個人情報保護法制2000個問題
鈴木正朝先生から,論説の抜き刷り等数点が送られてきたので,早速読んだ。
その中に個人情報保護法制2000個問題に関するものも含まれていた。
これはこれで確かに問題だろうとは思う。
しかし,EUの法制を調べ,主要なものから順に翻訳してみると,EU法と言える個人データ保護法令だけでかなりの数があり,これに構成国の法令を加えると,2000個どころの数ではないということを理解することができる。
それでもEUではどうにかこうにかやっている。
日本国は,国土の大きさという点では1つの構成国くらいしかないかもしれない。しかし,人口でみると,EUの構成国との対比ではかなりの大国になるので,2000個くらい個人情報保護法令が存在していても実はそんなに不思議なことではないのかもしれない。
この分野の研究者の数は極めて少なく,「偉い先生方」は妄想や空想に近い空理空論を述べているだけで,制定法や判例法の裏付けによって実証性のある確実な研究をしようとしないので,残念だが,不毛というべき状況が存在している。
他方で,新保先生や鈴木先生は,それぞれの立場で努力し,頑張っておられるのだが,真面目に研究した成果を無償でパクることが非常に上手な悪い奴らばかりの世知辛い世間なので,私から見ると,かなり気の毒なことだと思うことがしばしばある。
私の理解では,個人データ保護法制について最もよく勉強しているのは,やはり,担当している官僚なのではないかと思う。ただ,研究者ではないので,研究論文として世に出ることはない。

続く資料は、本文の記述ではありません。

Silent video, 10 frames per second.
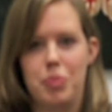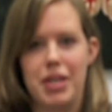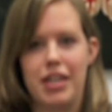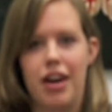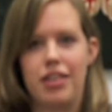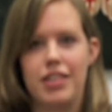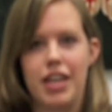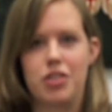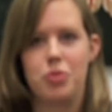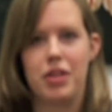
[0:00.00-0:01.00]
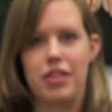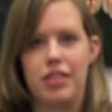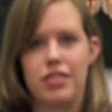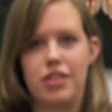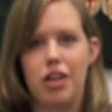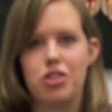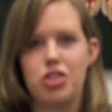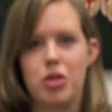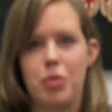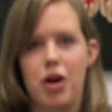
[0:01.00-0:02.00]
me in contact with this
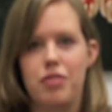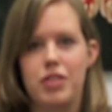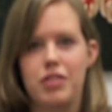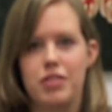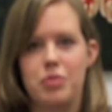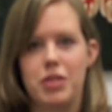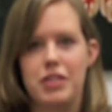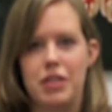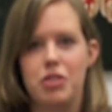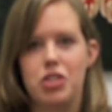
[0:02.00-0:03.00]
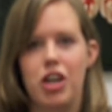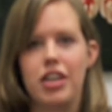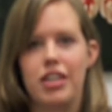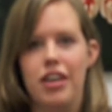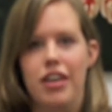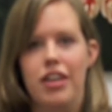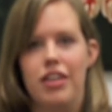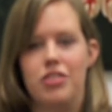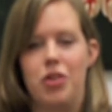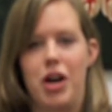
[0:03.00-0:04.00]
scholarship office with David Schug.
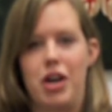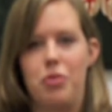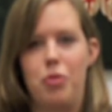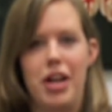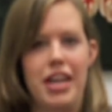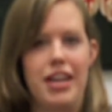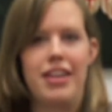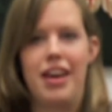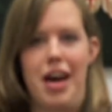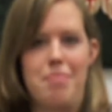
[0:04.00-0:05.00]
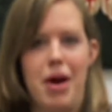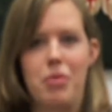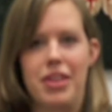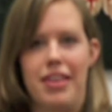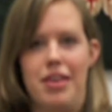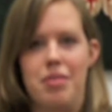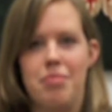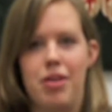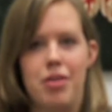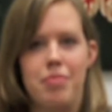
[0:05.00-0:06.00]
So I went in, I met with him,
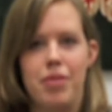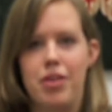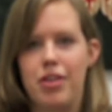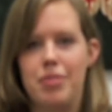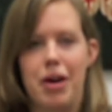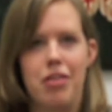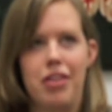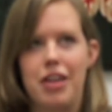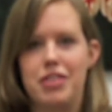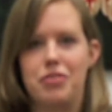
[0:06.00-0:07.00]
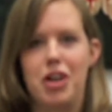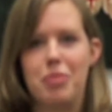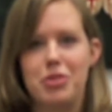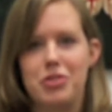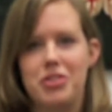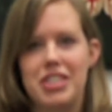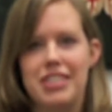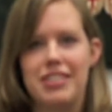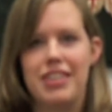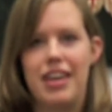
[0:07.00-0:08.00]
heard, heard about a lot of the different
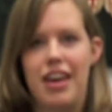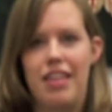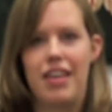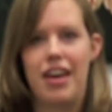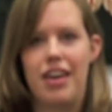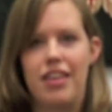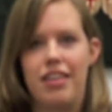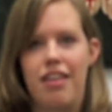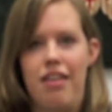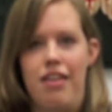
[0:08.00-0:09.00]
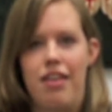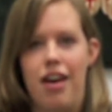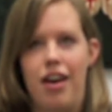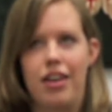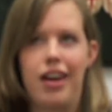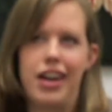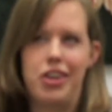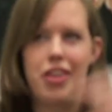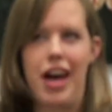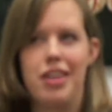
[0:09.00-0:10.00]
opportunities, and then uh, kind of
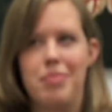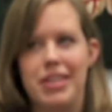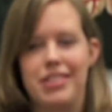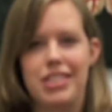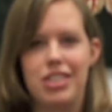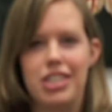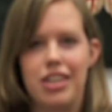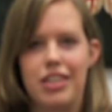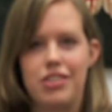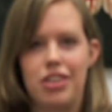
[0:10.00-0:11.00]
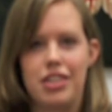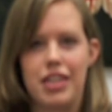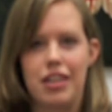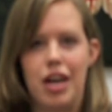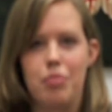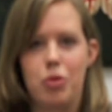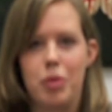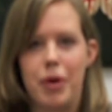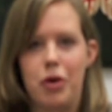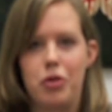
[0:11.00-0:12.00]
near the end of my senior year, I started to think a lot more
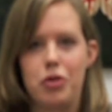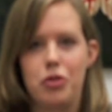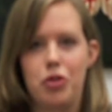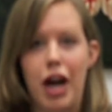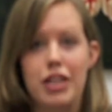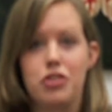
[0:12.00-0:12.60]
about grad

次に,国立国会図書館の調査室は,非常によく勉強していると思うし,参考となる論考の密度が異常に高い。しかし,明らかに人数が不足している。もっと増員しなければダメだ。
さて,その私自身はどうかというと,自分の人生設計の中で,5年間はプライバシーの研究をやると決めた最初の1年が経過したところだ。あと数年は資料の精読を重ね,最後の1年でこれまで温めてきた私見を披露しようと考えている。
私見によれば,プライバシーの問題に関する憲法学上及び行政法学上の通説は,明らかに誤っており,それをまともに信ずると,自己破滅または亡国を招くことになる。
ルールが変更されてしまった世界では,変更前のルールを是認しなければ成立しないような演繹法は全く無力だ。帰納法でなければならない。
とにかく,ひたすら一次資料の精読を重ね,自分が苦労した部分を記録に残し,後からやってくる世代のために参考になるような訳を速度重視で提供し続けようと思う。
(余談)
日本国では,個人データ保護指令95/46/ECだけを個人データ保護法だと思いこんでいる者が決して少なくない。その改正法である一般データ保護規則GDPRについて知っている人はそう多くないし,EU(EC)の行政機関に適用される規則No45/2001をちゃんと研究している者は著しく少ない。
それだけでも問題なのだが,EUの個人データ保護法制全体を見通すような学術研究のために日々刻苦勉励している研究者は,たぶん,日本国では私だけなのではないかと思う。
そのような研究を重ねるにつれ,上記の有名な法令が,本当にEUの標準的なデータ保護の姿を示すものではないということを理解することができた。確かに,理想は示されている。しかし,理想は理想に過ぎない。その実装と運用を知ることが大事である。そのためには,各分野の実装法令に該当する法令をくまなく調べ,その運用の指針とない当該組織の内部規則をくまなく調べる必要性がある。
すると,日本国の憲法学及び行政法学の分野における個人データ保護法制の理解がいかに根拠のない空理空論に過ぎないのかということが自ずと見えてくるのだ。
苦労が多いだけで,それによって名誉や利益が得られる可能性など全くないことは最初からわかっている。しかし,名誉や利益が問題なのではない。将来の国民のために,正しい学術研究成果を提供するのが学者の使命だと考えている。
私の参考訳には,速度重視のゆえに,誤訳や誤記も含まれているし,研究の進展とともに理解が深まり,従前の訳語を変更すると明言する部分が増えてきた。そのように明言する部分には,実は,従来の通説が根拠のないものであることを示す暗喩も含まれている。私が「慣例により」と記述している部分は,その時点では十分に研究ができていないために,とりあえず私見の開示を保留して在来の訳語を尊重するが,内心では相当に疑問に思っているという趣旨を示している。
「仮訳」ではなく「参考訳」としているのは,あくまでも暫定的な私訳であり,確定訳でも公式訳でもない参考資料の一種に過ぎないということを示している。どんな場合でも原文を直接に読まなければ意味がない。そのための参考資料の一種という趣旨だ。